RFC: Standardising how smart contracts expose state

We don’t have a super easy way to make a replicated query call, but you can remove the query from the IDL of any call and have it go through consensus. I will add designing a nice interface for that to the agent-js backlog for myself.

3 Likes

A big advantage of the HTTP endpoint is that you get certified result for free. With the query method, how do you verify the response? Certified data is only 32 bytes, and there is no generic way to verify the data.

There is also a consistency problem: in replicated state, the method call is processed in the middle of the block, where the new state tree is not generated yet. Returning the latest state tree makes the data out of date as well.

1 Like

Overall in favor, although so far I haven’t seen a solution that is obviously desirable for all callers.

If you use this method from a canister, it will be executed in the “middle” of a block. Do you even have a hash tree of the state then to return a pruned response?

Actually, if you return no certificate, there is no need for the hash tree to have a certain root node. Therefore no need to have any pruned tree nodes. In other words, you can just create a fresh tree consisting of just the requested data.

But at this point the question is: why even return an unwieldy data structure like a hash tree when there is no certification around? Why not something more easier to digest, like Candid?

And continuing this train of thought leads again to roughly where we we are now.

Hmm, the more I think about this, the more I believe we need to solve this at a more fundamental and general level. It should be possible to describe the canister state in a high level way (Candid), and then get all that we need. And next time we add something to the state, everything about data formats and certification follows. This scheme and associated tooling would then also help canister developers who are then facing the same issue.

What would that entail:

  • (Possibly) pick a subset of Candid types, call them certifiable.
  • Define a (simple) query language for them, similar to read_state, to select fragments of such a value.
  • Define a mapping from these abstract Candid values to our hash tree. This needs to be compatible with the above query language (i.e. a certificate reveals only the query result and that it is indeed the right result for this query, including the negative case).
  • In replicated calls, simply return Candid as now.
  • In non-replicated calls, return the hash tree representation of the same candid value, plus certificate.

If we can pull this off the whole replicated vs. certified distinction disappears on the application level. But it’s not trivial, unfortunately.

But if we don’t do this, and suddenly important functionality is now no longer reachable via our common high level interop system, we are again weakening the coherence vision of the IC…


Minor wording nits:

Not quite true, some parts of the state tree are only accessible via suitable authentication (in particular, ingress call status).

Do you mean it’s parameters, i.e. “state tree paths”? Or rather the internal “input”, e.g. which data structure it reads from?

4 Likes

Certainly in favor of the certified Candid types. But why picking a subset? Would something like https://dl.acm.org/doi/abs/10.1145/2578855.2535851 work for all Candid types?

Just saying “possibly” to indicate that I wouldn’t consider it a blocker if we can’t support everything.

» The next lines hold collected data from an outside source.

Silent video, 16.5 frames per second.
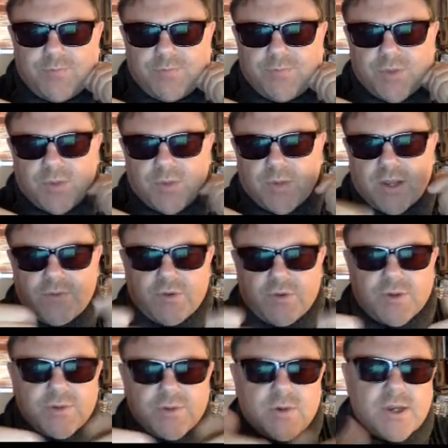Could play it through
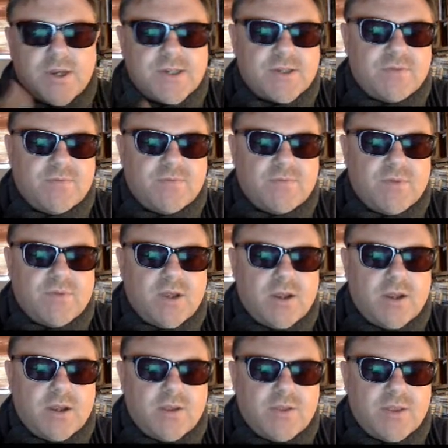twice.
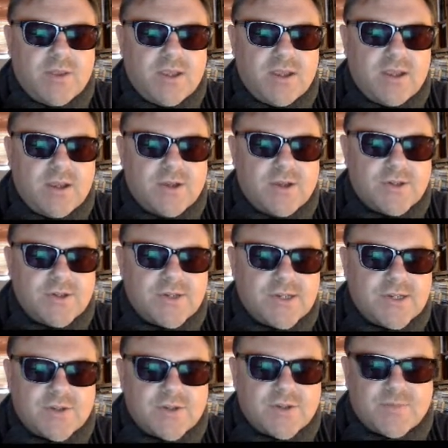The cartoon
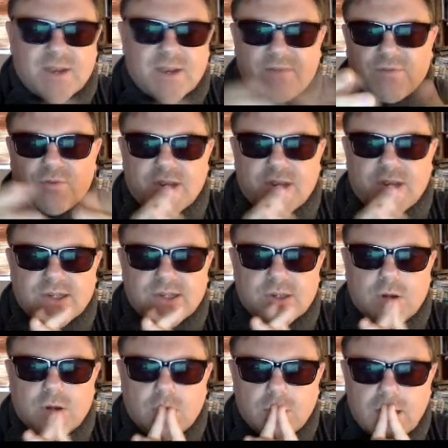itself is about 4 minutes
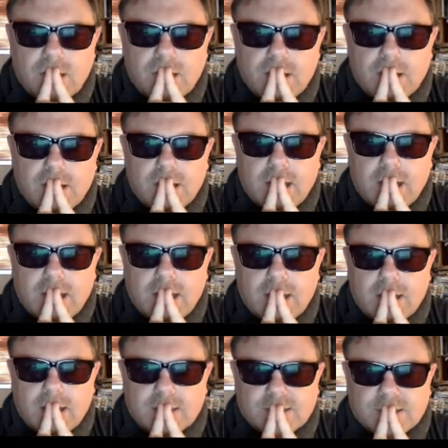long,
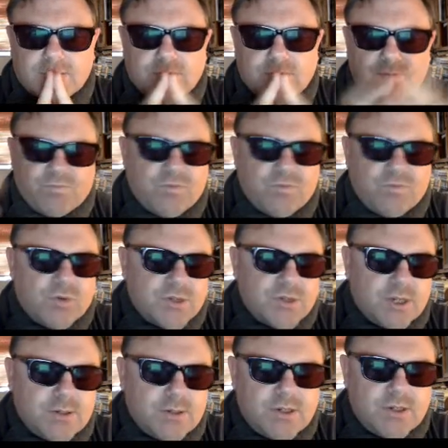so 4
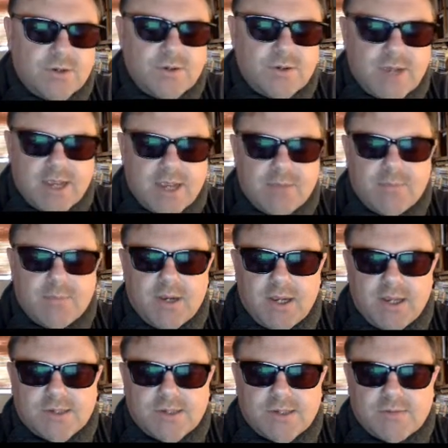times 2, 8
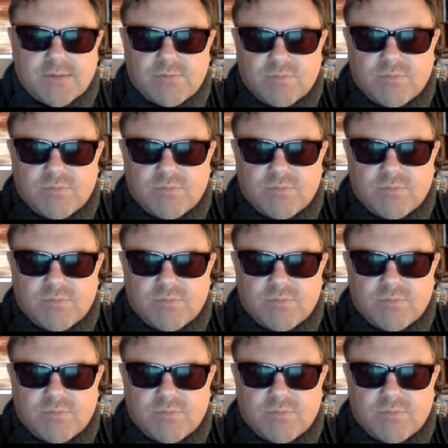minutes.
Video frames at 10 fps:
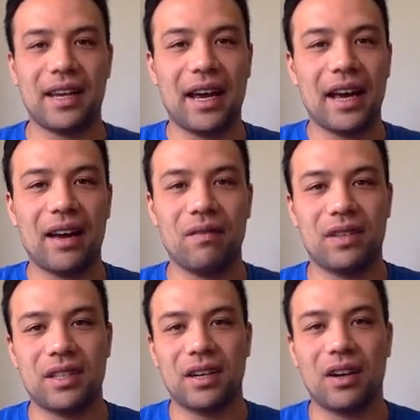
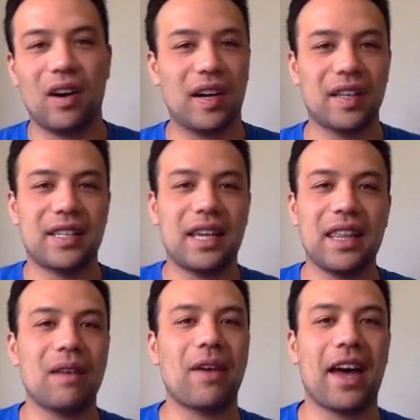So I could see
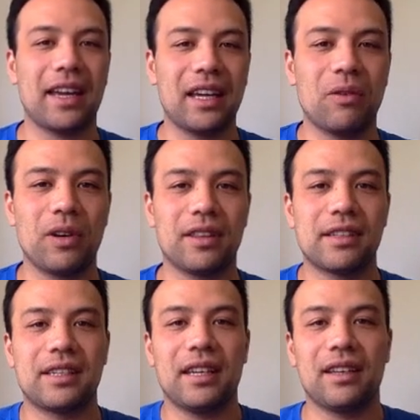them hanging with the
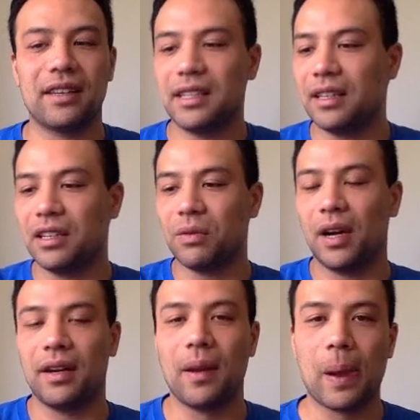Steelers in this
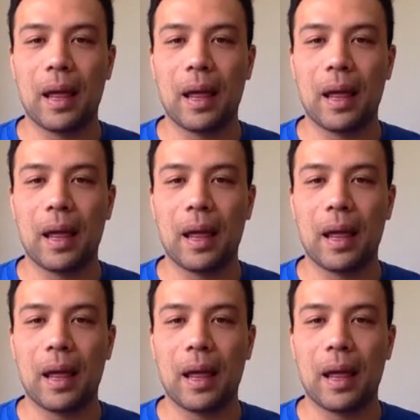one.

Based on the paper abstract certainly sounds interesting. Not open access though and it’s too late today for my brain to process papers anyways. Did we discuss this paper before, when designing certified variables and/or candid?

Certified variables on the Candid layer? · Issue #1814 · dfinity/motoko · GitHub is also relevant, and may provide another attack vector for this problem: define the various data accesses as plain Candid-returning query methods, and (somehow) have a generic mechanism to certify these.

1 Like

Replicated queries are essentially calling https://sdk.dfinity.org/docs/interface-spec/index.html#http-query via an ingress message. If you called it as a query, you do not have any certification that you can validate. But if you call it as an ingress message, you get the result in the ingress status (via read_state) for which you now have a certification.

canister_status returns private information about the canister. This is information that the canister does not want to expose to the rest of the world only to its controllers. The set of canister’s controllers has always been public. This proposal is not attempting to change any restrictions. The public data will remain public and the private data will remain private.

Precisely, thanks for stating clearly what I meant to say in the original proposal.

Indeed, this is the usual point on which we keep getting stuck.

I suppose, conceptually, what the proposal is suggesting is that read_state return the following struct:

(HashTree, Option<Certificate>. The hash tree is always returned and when executing as a non-replicated call, then the certificate is additionally returned.

Instead would something like the following make sense?

Result<CandidStruct, (HashTree, Certificate)>. Now when executing a replicated call, you get an easier to digest struct and when executing a non-replicated call, you get the HashTree and the certificate.

3 Likes

Something like that, with a generic (not application specific) way to relate the hash tree to the payload in the CandidStruct. So that, for example, Candid UI or ic.rocks can validate such responses from arbitrary canisters.

Hmm, that seems to be a good criteria to evaluate solutions: is it expressive and general enough to be compatible with such canister-agnostic tools.

(Or we just do certified queries on the system level (threshold signatures on query call responses, independent of the main chain, internal link), and save sooo much complexity and effort in upper layers…)

Could also be a good opportunity to defintely decide what information about a canister we would like to be private or public by default? there have been earlier discussions about this before.

I know that there are solutions like setting the blackhole canister as a controller, but as a developer that just seems cumbersome to me (now needing to manage the cycles of the blackhole canister as well just to expose this information).

I know I have seen @wang @stephenandrews and myself express a preference for making the currently private information public by default and optionally private. I’ve seen @Sherlocked say that he doesn’t think the cycle balance of a canister is too much information. I’ve seen @Levi say that cycle balance is too much information.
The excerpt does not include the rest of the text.